La mort d'une chèvre était une tragédie pour beaucoup mais cela n'empêcha pas l'Empire austro-hongrois de bannir ces animaux en 1884 au motif qu'il s'agissait de nuisibles responsables de la destruction des forêts.

Les chèvres connurent quelques décennies de répit après la Première guerre mondiale avant d'être interdites de facto dans les années 1950 par la Yougoslavie de Tito qui en proscrit l'élevage en extérieur.

- Armoiries -

Leur nombre dégringola, avoir une chèvre devint le signe péjoratif "de la pauvreté et du primitif", déclare le professeur Mioc.

Derniers clous dans le cercueil d'un animal pourtant consacré au XIXème siècle par son inclusion sur les armoiries de l'Istrie, la désertification rurale et le développement du tourisme comme autre source de revenus.

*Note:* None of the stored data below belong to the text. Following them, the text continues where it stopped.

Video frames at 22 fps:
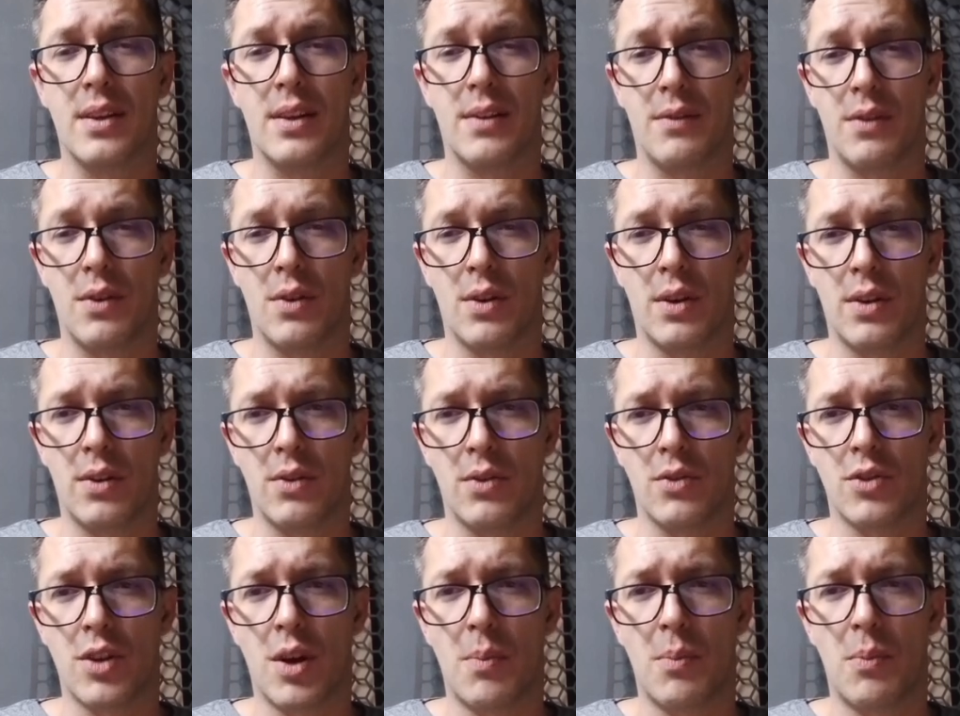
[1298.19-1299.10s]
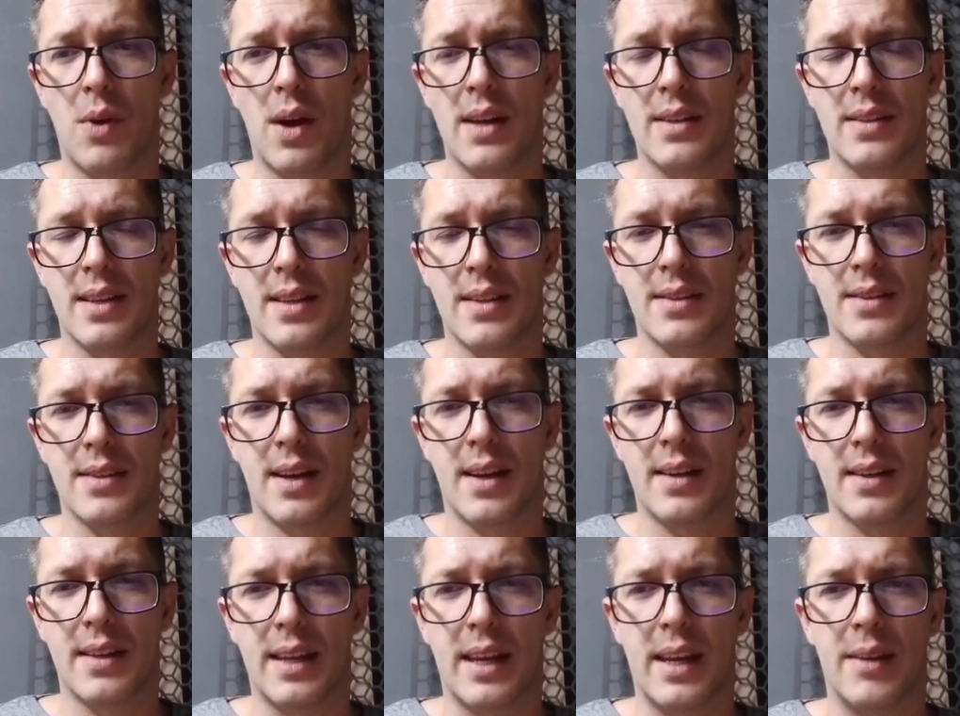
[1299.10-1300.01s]
If you look in your top right hand
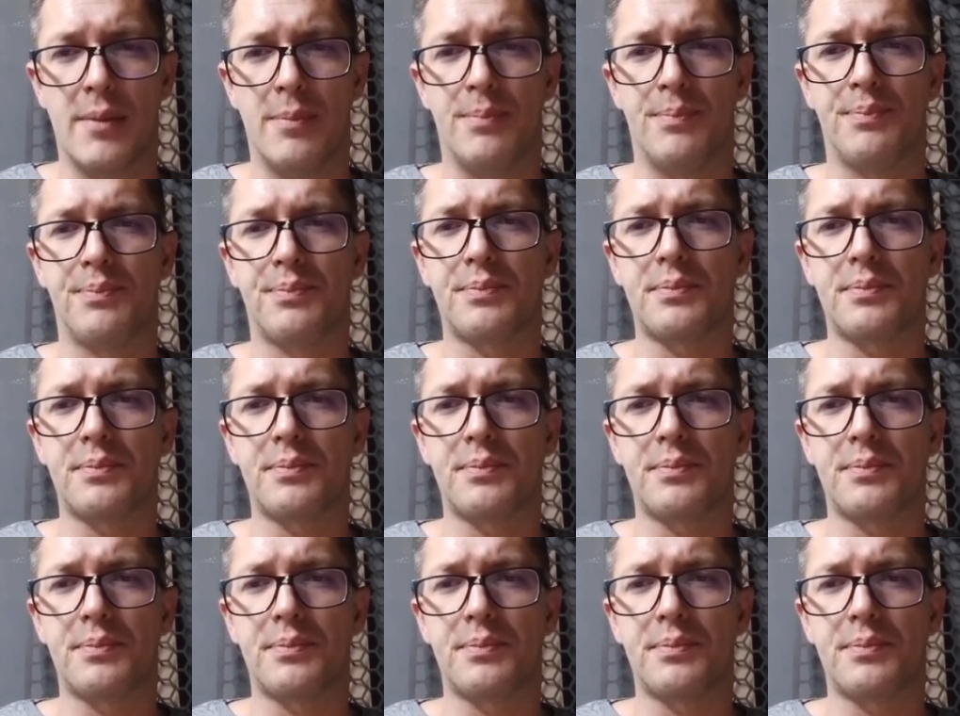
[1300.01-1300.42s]
side again,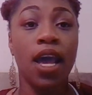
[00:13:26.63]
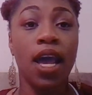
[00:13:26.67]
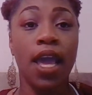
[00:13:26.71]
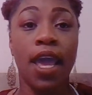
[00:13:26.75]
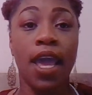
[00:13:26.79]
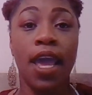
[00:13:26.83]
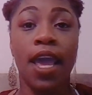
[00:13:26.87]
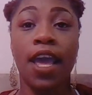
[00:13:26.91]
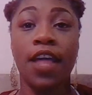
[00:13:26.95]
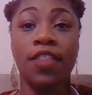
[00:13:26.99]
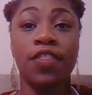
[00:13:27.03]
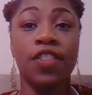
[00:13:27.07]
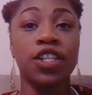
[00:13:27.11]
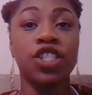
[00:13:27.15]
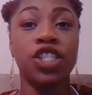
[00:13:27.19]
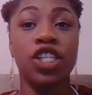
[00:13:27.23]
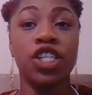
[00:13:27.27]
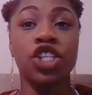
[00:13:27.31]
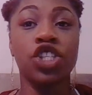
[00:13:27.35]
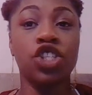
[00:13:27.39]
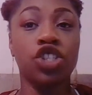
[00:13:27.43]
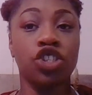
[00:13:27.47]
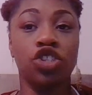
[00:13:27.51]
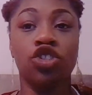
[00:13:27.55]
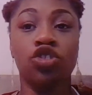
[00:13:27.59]
and the
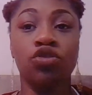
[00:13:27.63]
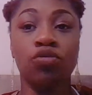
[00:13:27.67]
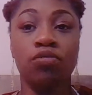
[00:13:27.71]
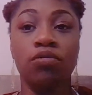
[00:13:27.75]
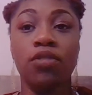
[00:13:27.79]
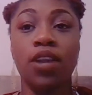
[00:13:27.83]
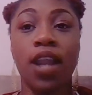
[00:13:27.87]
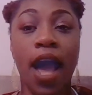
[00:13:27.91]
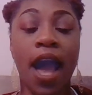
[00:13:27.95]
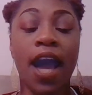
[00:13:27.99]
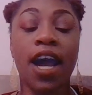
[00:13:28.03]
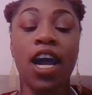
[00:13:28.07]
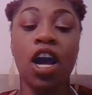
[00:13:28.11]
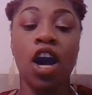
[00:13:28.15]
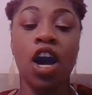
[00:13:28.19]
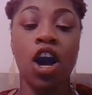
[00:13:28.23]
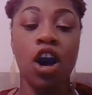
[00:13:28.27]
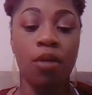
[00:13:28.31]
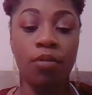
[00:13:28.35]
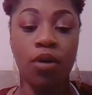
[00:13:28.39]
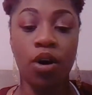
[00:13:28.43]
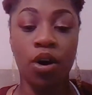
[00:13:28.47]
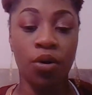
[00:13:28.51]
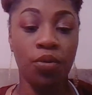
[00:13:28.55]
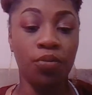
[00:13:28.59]
teachers do not
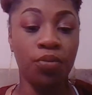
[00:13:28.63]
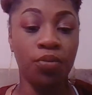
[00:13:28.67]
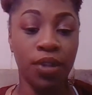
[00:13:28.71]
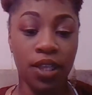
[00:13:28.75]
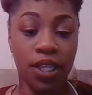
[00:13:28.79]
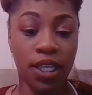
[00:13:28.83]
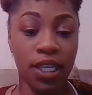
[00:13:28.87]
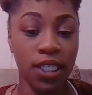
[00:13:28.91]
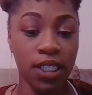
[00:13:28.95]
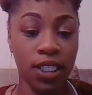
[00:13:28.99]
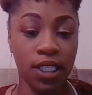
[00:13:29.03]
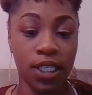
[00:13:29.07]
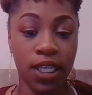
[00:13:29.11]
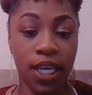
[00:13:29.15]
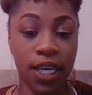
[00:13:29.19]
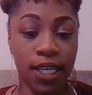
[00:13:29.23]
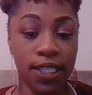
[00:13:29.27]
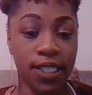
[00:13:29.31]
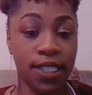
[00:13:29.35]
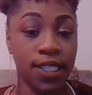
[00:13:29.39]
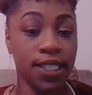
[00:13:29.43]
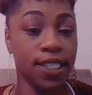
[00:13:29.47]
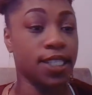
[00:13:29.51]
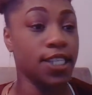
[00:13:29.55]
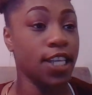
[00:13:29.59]
come up with these
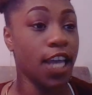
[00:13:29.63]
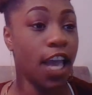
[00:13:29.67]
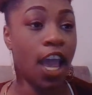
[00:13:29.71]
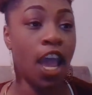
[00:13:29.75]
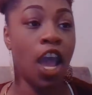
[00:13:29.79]
lessons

Mais depuis l'indépendance de la Croatie en 1991, une petite chèvre jaune aux cornes et aux sabots rouges figure sur le drapeau national.

Il est redevenu possible d'élever des chèvres et la Croatie en compte au total 83.000.

Mais les caprins d'Istrie sont rares. Lancé en 2010, le programme de sauvetage entendait d'abord déterminer s'il s'agissait bien d'une espèce à part entière.

Puis l'animal fut inscrit sur la liste nationale des espèces autochtones et protégées.

- "Dette" -

Les autorités veulent aujourd'hui doubler la population chaque année pour atteindre un millier d'individus dans dix ans, en particulier grâce à l'insémination artificielle. Elles étudient à cette fin l'ADN d'une trentaine de reproducteurs pour éviter un appauvrissement du patrimoine génétique de l'espèce.

"Le but le plus important c'est de rembourser notre dette envers cet animal, qualifié de nuisible sans justification", souligne Gordan Subara.

Les autorités régionales prévoient aussi de racheter les chevreaux à leurs propriétaires pour leur éviter d'être abattus pour leur viande.

L'autre lueur d'espoir réside dans le tourisme.

Les vastes terres d'Olgica Skopac, 66 ans, s'étalent entre le bourg pittoresque de Labin, en haut d'une colline, et la station balnéaire de Rabac.

Il y a quelques années, elle a pris deux chèvres et un bouc en guise de débroussailleurs naturels.

Avec son mari, elle loue des appartements, fait pousser des oliviers et possède une vingtaine de moutons, plusieurs chèvres et trois ânes.

"On renouvelle le foyer rural traditionnel" en pleine nature, déclare-t-elle, un chevreau dans les bras. Quand les touristes ne vont pas à la plage, ils peuvent randonner sur les chemins.

Les visiteurs s'intéressent à ses bêtes. "Ils posent des questions alors nous élargissons la notoriété de nos chèvres d'Istrie".

Le professeur Mioc est convaincu que celle-ci "a de l'avenir". "Mais nous devons d'abord la sauver".